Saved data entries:

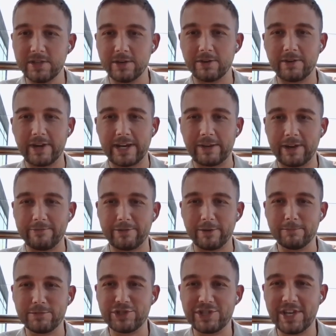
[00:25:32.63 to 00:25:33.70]
Alrighty, one
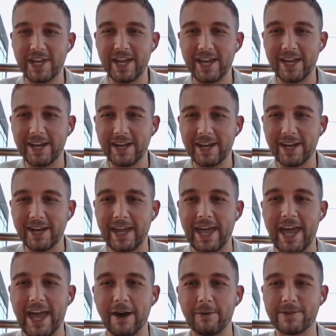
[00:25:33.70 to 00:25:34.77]
from Jen.
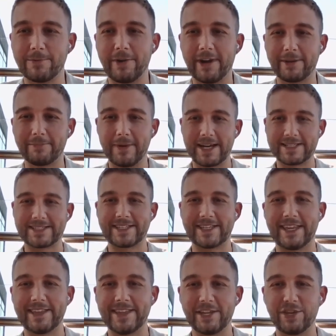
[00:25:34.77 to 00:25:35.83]
How was it wearing masks
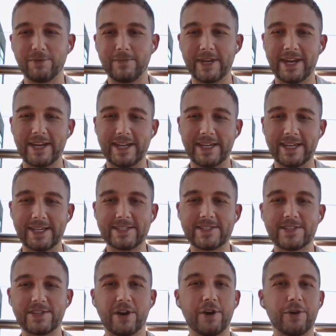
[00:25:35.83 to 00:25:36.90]
in the humidity?
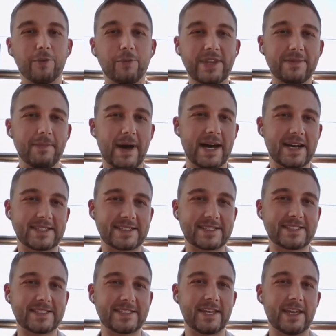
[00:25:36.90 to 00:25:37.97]
So with masks
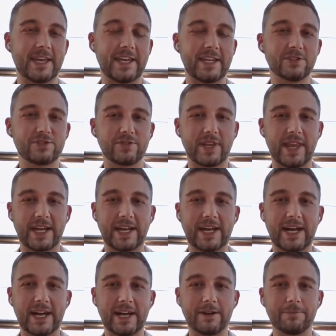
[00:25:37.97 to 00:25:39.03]
in Sri
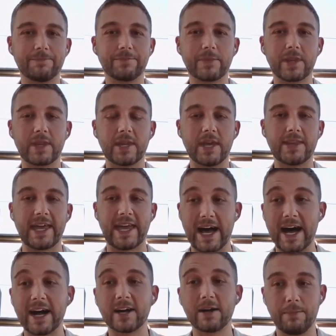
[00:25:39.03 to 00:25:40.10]
Lanka, they
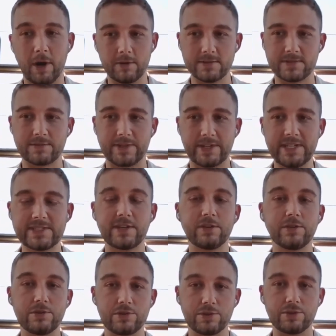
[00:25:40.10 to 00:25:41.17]
are compulsory, so
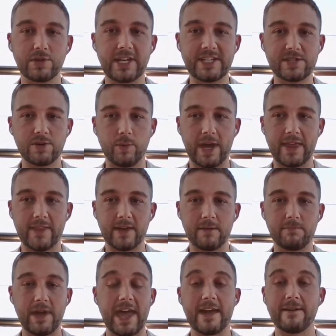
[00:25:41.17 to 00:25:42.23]
you do need to wear
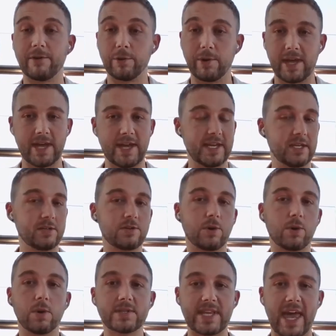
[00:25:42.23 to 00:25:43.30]
them everywhere,
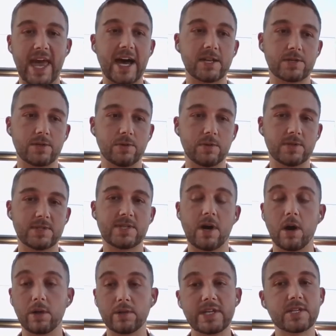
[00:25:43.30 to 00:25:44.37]
indoors, outdoors.
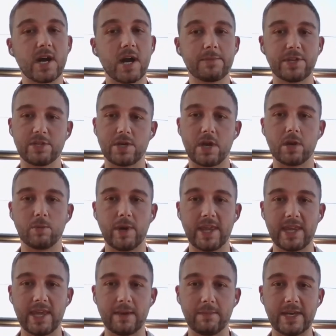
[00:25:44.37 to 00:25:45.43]
The only time that you don't
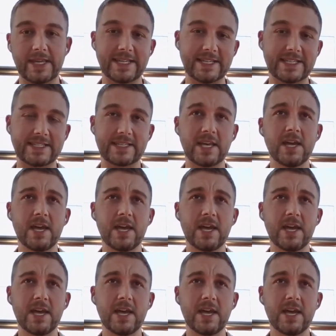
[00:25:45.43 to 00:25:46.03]
wear them is,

■ **Work item**
Exactly the lines from the one containing "[00:25:37.97 to 00:25:39.03]" to the end of the records above, both end lines included, are to be printed, and no pictures with them.

■ **Result below**
[00:25:37.97 to 00:25:39.03]
in Sri
[00:25:39.03 to 00:25:40.10]
Lanka, they
[00:25:40.10 to 00:25:41.17]
are compulsory, so
[00:25:41.17 to 00:25:42.23]
you do need to wear
[00:25:42.23 to 00:25:43.30]
them everywhere,
[00:25:43.30 to 00:25:44.37]
indoors, outdoors.
[00:25:44.37 to 00:25:45.43]
The only time that you don't
[00:25:45.43 to 00:25:46.03]
wear them is,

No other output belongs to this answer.